This is it. Today is the last shopping day before Christmas. We know tomorrow is only Christmas Eve but you can hardly count that as a shopping day. Christmas Eve we’re going to relax. Even if it kills us. And don’t forget, Christmas Eve is a Saturday this year so every clueless male in America, maybe in the world, (as opposed to almost every clueless male) will be at the mall still unsure of what to get for his wife, mother, girlfriend, daughter, secretary, AA, paramour, clerk, grandmother, personal assistant, or Aunt Whatshername in Mineola.
However you want to count, there are only two days until Christmas. And each is going to be filled with people filling sidewalks, and stores, and restaurants, and bars. Probably especially bars the later it gets but that’s a different post.

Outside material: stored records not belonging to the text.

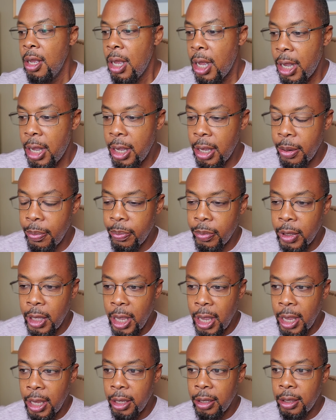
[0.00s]
um,
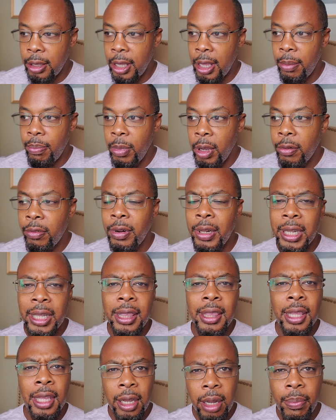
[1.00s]
that, that men really
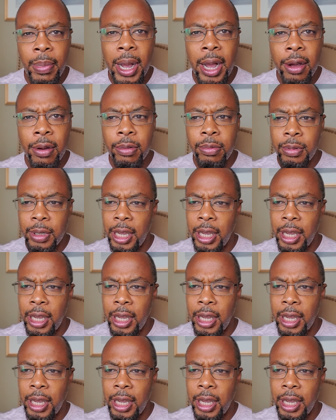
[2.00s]
think about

All those people out there and sometimes it seems not a single one of them schooled in the pedestrian law of walking in public. Even He of We sometimes gets a little distracted when allowed to push the shopping cart and wanders down a different aisle than She of We. But what we’re talking about here is different. Many people are distracted in stores but add the glitz and the shimmer of the holiday decorations and even those never distracted lose focus. And the extra traffic isn’t helping. We think part of the problem is that nobody ever puts that cell phone away. It wouldn’t be so bad if people were talking on the phone while trying to wind their way through the cosmetics counters at the department store. No, they are texting while trying to wind their way through that maze. Add three shopping bags, two trailing children, and a clerk spraying fragrance samples on passersby and oncoming traffic doesn’t stand a chance. But we digress.
As long as we brought it up, what it is with people and their shopping carts. First of all, a shopping cart is not a suitable substitute for a wheeled walker, particularly if you don’t use one with which to walk under normal circumstances. Both of We have informed our children that if any of them sees either of us hunched over a shopping cart, arms resting on the handle about the elbows, propelling it forward at a pace a that would cause a snail to die of boredom, we are to be shot and/or sent directly to the nursing home at the bottom of their lists. If you are one of those please leave our blog now and nobody will get hurt.
A shopping carts are proliferating. Once found only in supermarkets these little wheeled obstructions are now in almost every store across the globe. Clearly someone is making a killing in the shopping cart market. Hopefully whoever that someone is has gotten a killer Christmas bonus this year. But given that shopping carts are flourishing so, we’d think people would be able to drive them better. We find carts left at the end of aisles, in the middle of aisles, with children left to guard the last of the boxed fruitcake, blocking the animated Christmas hats (sorry, we’ll probably not get to that topic this year but we have it on our list for next year’s holiday posts), and left in the line to the checkout counter with a note that the driver has made a quick trip to housewares and will return at 1:30. Those actually pushing carts often have their eyes either glued to the top shelf as they pass by at warp speed or on their latest text.
Once shopping is done at Store #1 it is traditional to leave their cart in their custody. Clearly we must be unaware of some “winter rules” that allow people to keep that cart for their entire shopping day. He or We was out just yesterday in a local mall and he noticed someone pushing a cart from a store in the shopping center two miles away. Curious, most curious.
Eventually even those people will finish up for the day and head to the car with their holiday haul. Our advice to everybody who ever pushed a shopping cart through a parking lot is to please remember that most cars are bigger and heavier than your shopping cart. One should not consider playing chicken with a family of four in a minivan loaded with Christmas presents on Christmas Eve Eve. Not a good idea. Our second piece of advice is once you empty your packages into your vehicle, please return you cart all the way to the cart corral. Parking is already at a premium this time of year (we know, we already did that post). Don’t make it worse by just leaving your cart in the spot that used to be your car. Walk the extra 50 paces there and back and put it where it belongs.
As long as we’re walking out in the parking lot please watch where you are going. Every mall and shopping center, every mega-mart and restaurant now have those striped lines from parking land to sidewalk land urging drivers to stop for walkers but not saying anything to the walkers. It’s true every state now has a law that drivers must yield to pedestrians in a crosswalk. That’s in a crosswalk, not approaching a crosswalk, close to the crosswalk, or anywhere in the same parking lot as a crosswalk. It’s still a good idea to look both ways before crossing. We understand looking both ways may mean not finishing the text but the life you save may be your own. Make it worth the effort.
Two more days, each an adventure in negotiating through the aisles of the Christmas sale remnants, fighting your way to the checkout counter, and dragging it all across the parking lot to your car, if you can find it on the first try.
We suggest you relax on Christmas Eve. Even if it kills you.
Now, that’s what we think. Really. How ‘bout you?